◆ **Exercise description**:
A verbatim copy of the listing is needed; pictures are to be left out.

******

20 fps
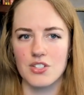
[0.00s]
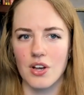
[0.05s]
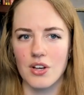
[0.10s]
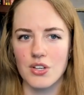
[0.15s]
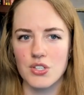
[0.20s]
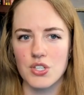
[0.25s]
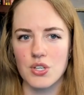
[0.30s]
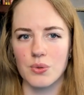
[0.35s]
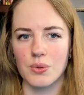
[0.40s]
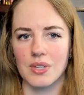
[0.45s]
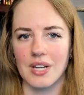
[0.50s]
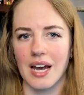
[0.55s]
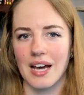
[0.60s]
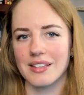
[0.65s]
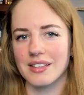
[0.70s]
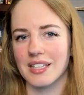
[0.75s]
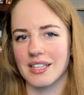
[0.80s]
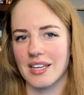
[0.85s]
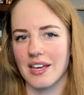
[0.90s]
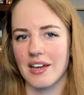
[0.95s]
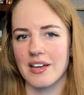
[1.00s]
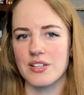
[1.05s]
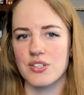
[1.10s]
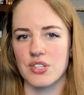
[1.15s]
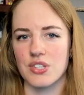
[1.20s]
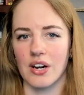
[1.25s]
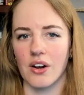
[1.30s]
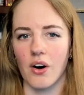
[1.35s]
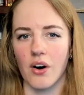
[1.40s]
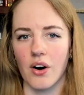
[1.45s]
also not the case
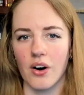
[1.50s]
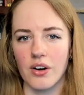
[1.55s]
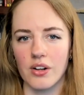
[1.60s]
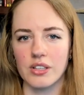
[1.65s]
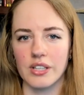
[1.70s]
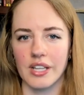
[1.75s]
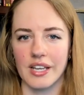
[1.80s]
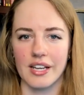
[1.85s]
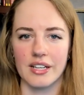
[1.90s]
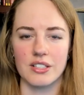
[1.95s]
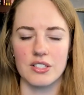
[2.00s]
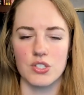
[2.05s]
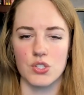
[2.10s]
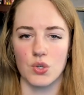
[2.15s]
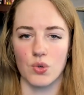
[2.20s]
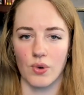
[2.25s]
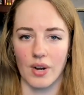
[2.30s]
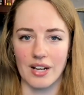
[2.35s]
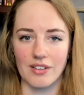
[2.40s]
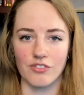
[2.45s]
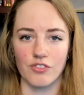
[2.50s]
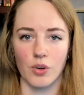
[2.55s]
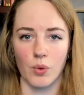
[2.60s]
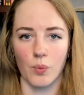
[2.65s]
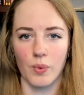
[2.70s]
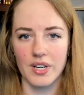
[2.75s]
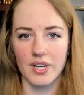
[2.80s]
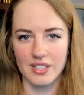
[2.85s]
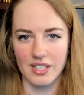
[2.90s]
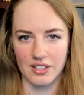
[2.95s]
that all land is great for
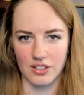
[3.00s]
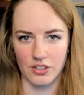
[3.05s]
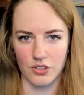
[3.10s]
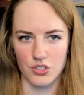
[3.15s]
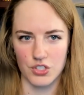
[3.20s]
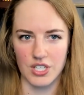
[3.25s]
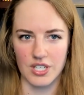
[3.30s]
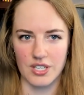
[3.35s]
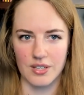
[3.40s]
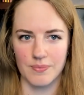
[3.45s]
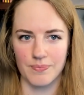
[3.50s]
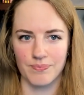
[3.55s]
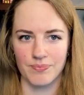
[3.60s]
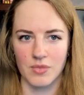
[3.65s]
wind energy.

******

◆ **Expected output**:
20 fps
[0.00s]
[0.05s]
[0.10s]
[0.15s]
[0.20s]
[0.25s]
[0.30s]
[0.35s]
[0.40s]
[0.45s]
[0.50s]
[0.55s]
[0.60s]
[0.65s]
[0.70s]
[0.75s]
[0.80s]
[0.85s]
[0.90s]
[0.95s]
[1.00s]
[1.05s]
[1.10s]
[1.15s]
[1.20s]
[1.25s]
[1.30s]
[1.35s]
[1.40s]
[1.45s]
also not the case
[1.50s]
[1.55s]
[1.60s]
[1.65s]
[1.70s]
[1.75s]
[1.80s]
[1.85s]
[1.90s]
[1.95s]
[2.00s]
[2.05s]
[2.10s]
[2.15s]
[2.20s]
[2.25s]
[2.30s]
[2.35s]
[2.40s]
[2.45s]
[2.50s]
[2.55s]
[2.60s]
[2.65s]
[2.70s]
[2.75s]
[2.80s]
[2.85s]
[2.90s]
[2.95s]
that all land is great for
[3.00s]
[3.05s]
[3.10s]
[3.15s]
[3.20s]
[3.25s]
[3.30s]
[3.35s]
[3.40s]
[3.45s]
[3.50s]
[3.55s]
[3.60s]
[3.65s]
wind energy.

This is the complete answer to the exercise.